200. The cases of assimilation of a dental to a contiguous palatal occur almost only in external combination, and before an initial palatal. There is but one case of internal combination, namely:

201. A न् n coming to follow a palatal mute in internal combination is itself made palatal.

Thus, yācñā́ (the only instance after c), yajñá, jajñé, ajñata, rā́jñā, rā́jñī.

202. a. A final त् t before an initial palatal mute is assimilated to it, becoming च् c before च् c or छ् ch, and ज् j before ज् j (झ् jh does not occur).

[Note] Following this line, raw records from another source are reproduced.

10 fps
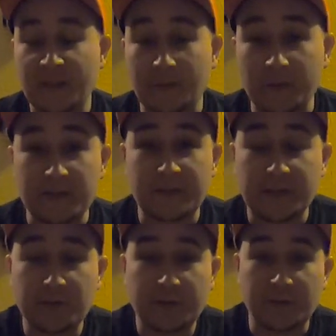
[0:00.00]
if we
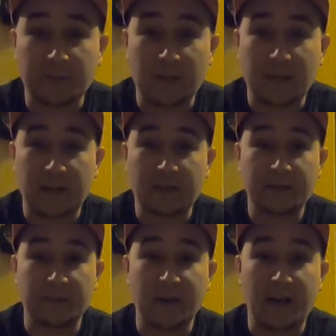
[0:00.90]
send you some
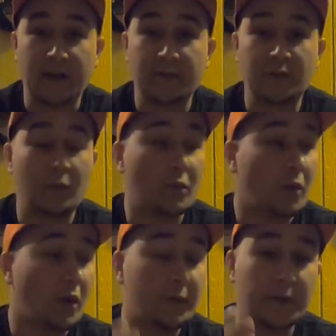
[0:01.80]
knives, we'll
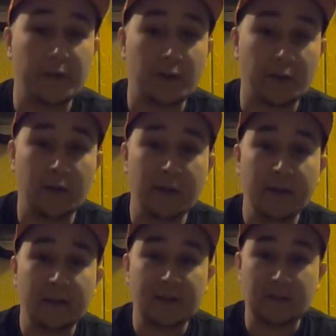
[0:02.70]
offer your
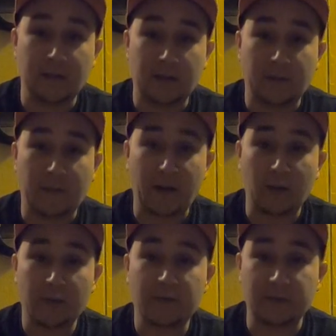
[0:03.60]

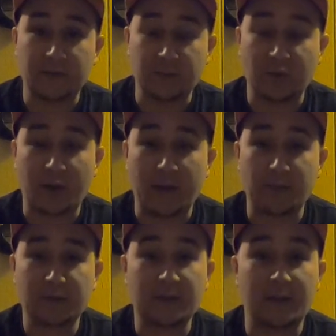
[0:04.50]
followers and
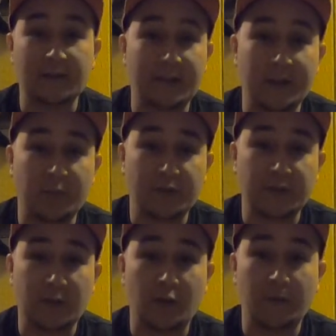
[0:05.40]
subscribers
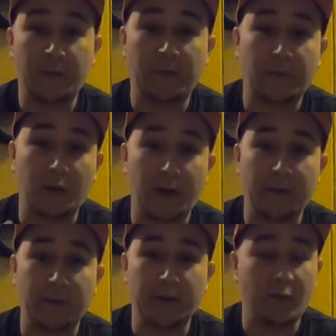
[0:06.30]
10% off for
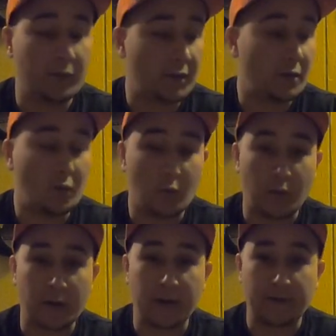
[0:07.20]
every
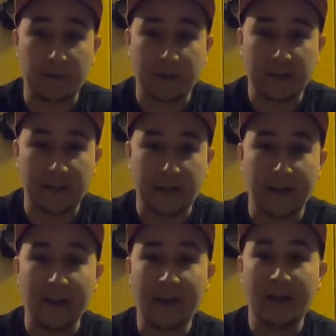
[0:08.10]
order and everything like
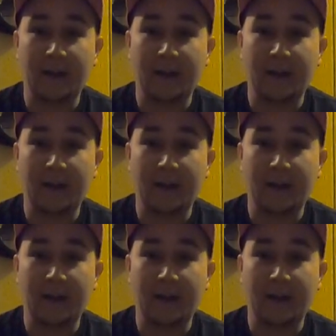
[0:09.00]
that,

Thus, uc carati, etac chattram, vidyuj jāyate; yātayájjana, vidyujjihva, bṛhácchandas, saccarita.

b. A final न् n is assimilated before ज् j, becoming ञ् ñ.

c. All the grammarians, of every period, require this assimilation of n ot j; but it is more often neglected, or only occasionally made, in the manuscripts.

d. For n before a surd palatal, see below, 208.

203. Before the palatal sibilant श् ç, both त् t and न् n are assimilated, becoming respectively च् c and ञ् ñ; and then the following श् ç may be, and in practice almost always is, converted to छ् ch.

Thus, vedavic chūraḥ (-vit çū-), tac chrutvā, hṛcchaya (hṛt + çaya); bṛhañ cheṣaḥ or çeṣaḥ, svapañ chete or çete.

a. Some authorities regard the conversion of ç to ch after t or n as everywhere obligatory, others as only optional; some except, peremptorily or optionally, a ç followed by a mute. And some require the same conversion after every mute save m, reading also vípāṭ chutudrī́, ā́naṭ chúci, anuṣṭup chāradī, çuk chuci. The manuscripts generally write ch, instead of cch, as result of the combination of t and ç.

b. In the MS., t and ç are anomalously combined into ñ ç: e.g. táñ çatám, etāvañçás.